I have said that the immediate reference of the passage is not to a future state. But that does not exclude the reference, unless, indeed, we suppose that the Christian's life on earth and his condition in heaven are two utterly different things, possessing no feature in common. The Bible presents a directly reverse notion to that. Though it gives full weight to all the differences which characterise the two conditions, yet it says. There is a basis of likeness between the Christian life on earth and the Christian life in heaven, so great as that the blessings which are predicated of the one belong to the other. Only here they are in blossom, sickly often, putting out very feeble shoots and tendrils; and yonder transplanted into their right soil, and in their native air with heaven's sun upon them, they burst into richer beauty, and bring forth fruits of immortal life. Heaven is the earthly life of a believer glorified and perfected. If here we by faith enter into the beginning of rest, yonder through death with faith, we shall enter into the perfection of it.
We cannot speak wisely of that future when we speak definitely of it. All that I suggest now as taught us by this passage is, that heaven will be for us, rest in work and work that is full of rest. Our Lord's heaven is not an idle heaven. Christ is gone up on high, having completed His work on earth, that He may carry on His work in heaven; and after the pattern and likeness of His glory and of His repose, shall be the repose and glory of the children that are with Him. He rests from His labours, and His works do follow Him. He sitteth at the right hand of God expecting'--waiting patiently and in the confidence of. assured triumph, till His enemies become His footstool.' But yet the dying martyr saw his Lord standing, not sitting, ready to help, and bending over him to welcome; and though He has ascended, and left the work of spreading the gospel to be done on earth, the Lord works with us' from His throne, nor is untouched by our troubles, nor idle in our toils. All the rest of that divine tranquillity, is rest in rapid, vigorous, perpetual motion. Ay, it is just as it is with physical things: the looker-on sees the swiftest motion as the most perfect rest. The wheel revolves so fast that the eye cannot discern its movements. The cataract foaming down from the hillside, when seen from half-way across the lake, seems to stand a silent, still, icy pillar. The divine work, because it is such work, is rest--tranquil in its energy, quiet in its intensity; because so mighty, therefore so still! That is God's heaven, Christ's heaven.

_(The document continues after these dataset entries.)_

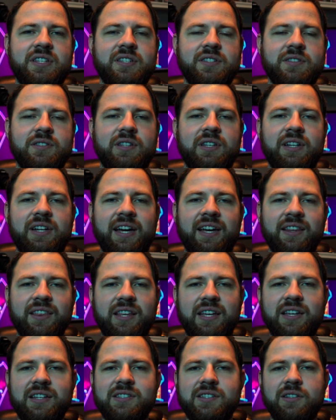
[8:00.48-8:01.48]
is that I
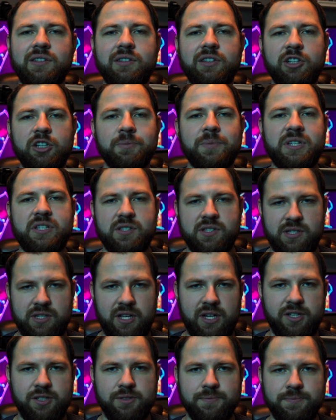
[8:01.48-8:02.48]
think it's a little bit
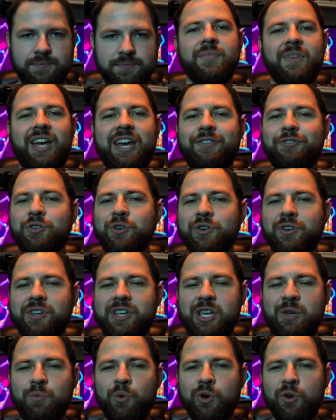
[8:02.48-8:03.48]
slow. If you're a
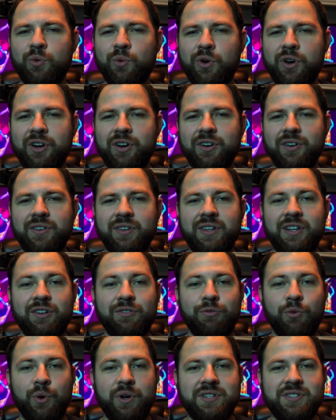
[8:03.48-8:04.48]
keyboard warrior that
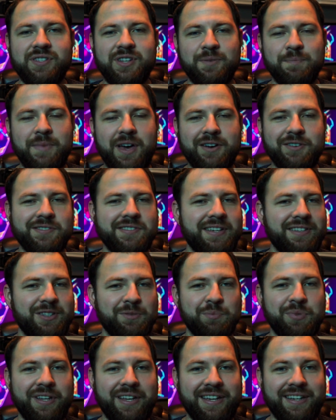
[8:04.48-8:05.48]
avoids their mouse like
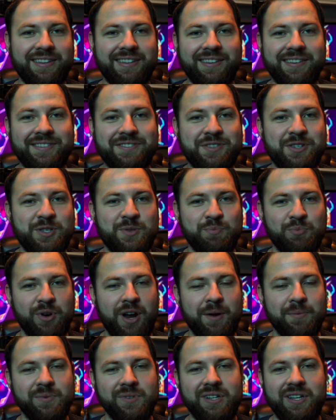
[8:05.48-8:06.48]
the plague, then this is
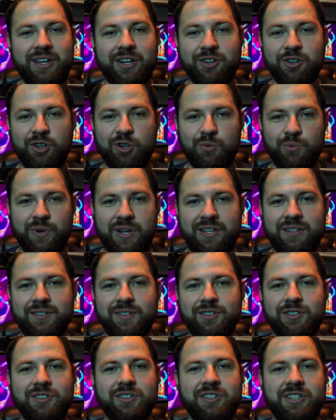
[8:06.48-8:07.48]
probably a great
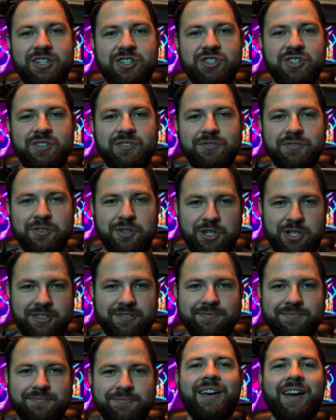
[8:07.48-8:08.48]
little addition for you.
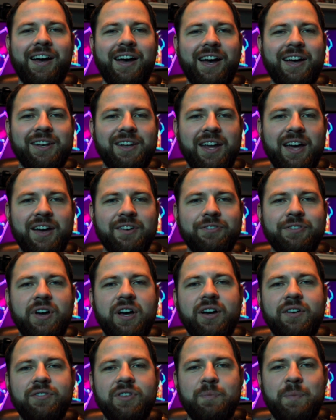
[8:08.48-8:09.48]
Enough
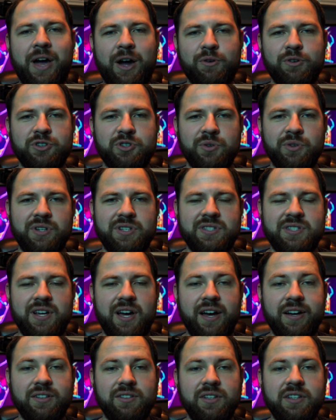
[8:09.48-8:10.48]
of the PowerToys
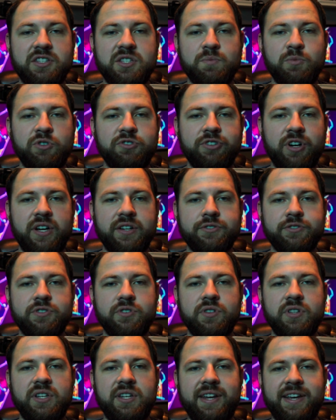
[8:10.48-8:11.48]
talk. Let's move on to
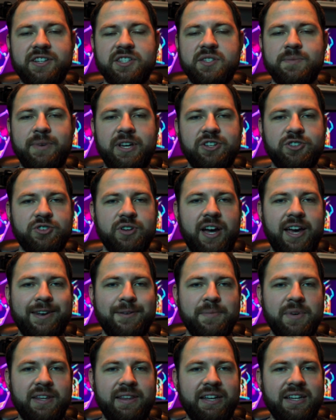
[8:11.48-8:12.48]
the next major
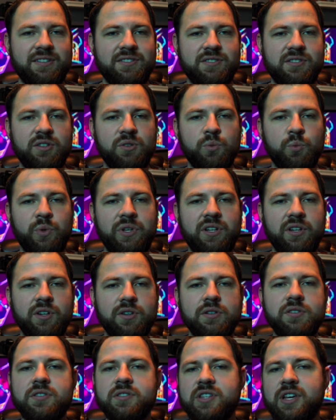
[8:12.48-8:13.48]
item, and that's the
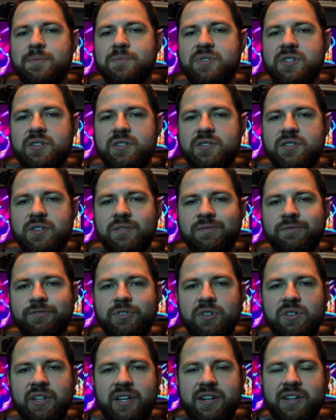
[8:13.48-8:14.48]
Windows subsystem
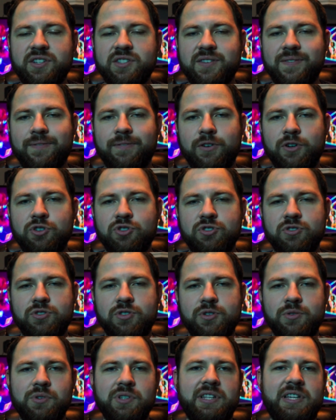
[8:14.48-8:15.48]
for Linux version
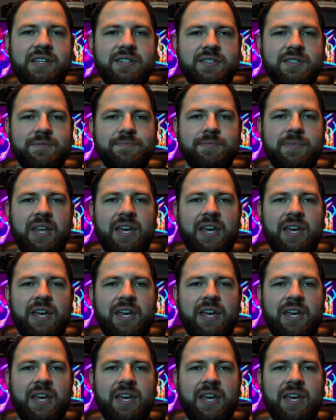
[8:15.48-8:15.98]
2 release.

The heaven of all spiritual natures is not idleness. Man's delight is activity. The loving heart's delight is obedience. The saved heart's delight is grateful service. The joys of heaven are not the joys of passive contemplation, of dreamy remembrance, of perfect repose; but they are described thus, They rest not day nor night.' His servants serve Him, and see His face.'
Yes, my brother, heaven is perfect rest.' God be thanked for all the depth of unspeakable sweetness which lies in that one little word, to the ears of all the weary and the heavy laden. God be thanked, that the calm clouds which gather round the western setting sun, and stretch their unmoving loveliness in perfect repose, and are bathed through and through with unflashing and tranquil light, seem to us in our busy lives and in our hot strife like blessed prophets of our state when we, too, shall lie cradled near the everlasting, unsetting Sun, and drink in, in still beauty of perpetual contemplation, all the glory of His face, nor know any more wind and tempest, rain and change. Rest in heaven--rest in God! Yes, but work in rest! Ah, that our hearts should grow up into an energy of love of which we know nothing here, and that our hands should be swift to do service, beyond all that could be rendered on earth,--that, never wearying, we should for ever be honoured by having work that never becomes toil nor needs repose; that, ever resting, we should ever be blessed by doing service which is the expression of our loving hearts, and the offering of our grateful and greatened spirits, joyful to us and acceptable to God,--that is the true conception of the rest that remaineth for the people of God.' Heaven is waiting for us--like God's, like Christ's--still in all its work, active in all its repose. See to it, my friend, that your life be calm because your soul is fixed, trusting in Jesus, who alone gives rest here to the heavy laden. Then your death will be but the passing from one degree of tranquillity to another, and the calm face of the corpse, whence all the lines of sorrow and care have faded utterly away, will be but a poor emblem of the perfect stillness into which the spirit has gone. Faith is the gate to partaking in the rest of God on earth. Death with faith is the gate of entrance into the rest of God in heaven.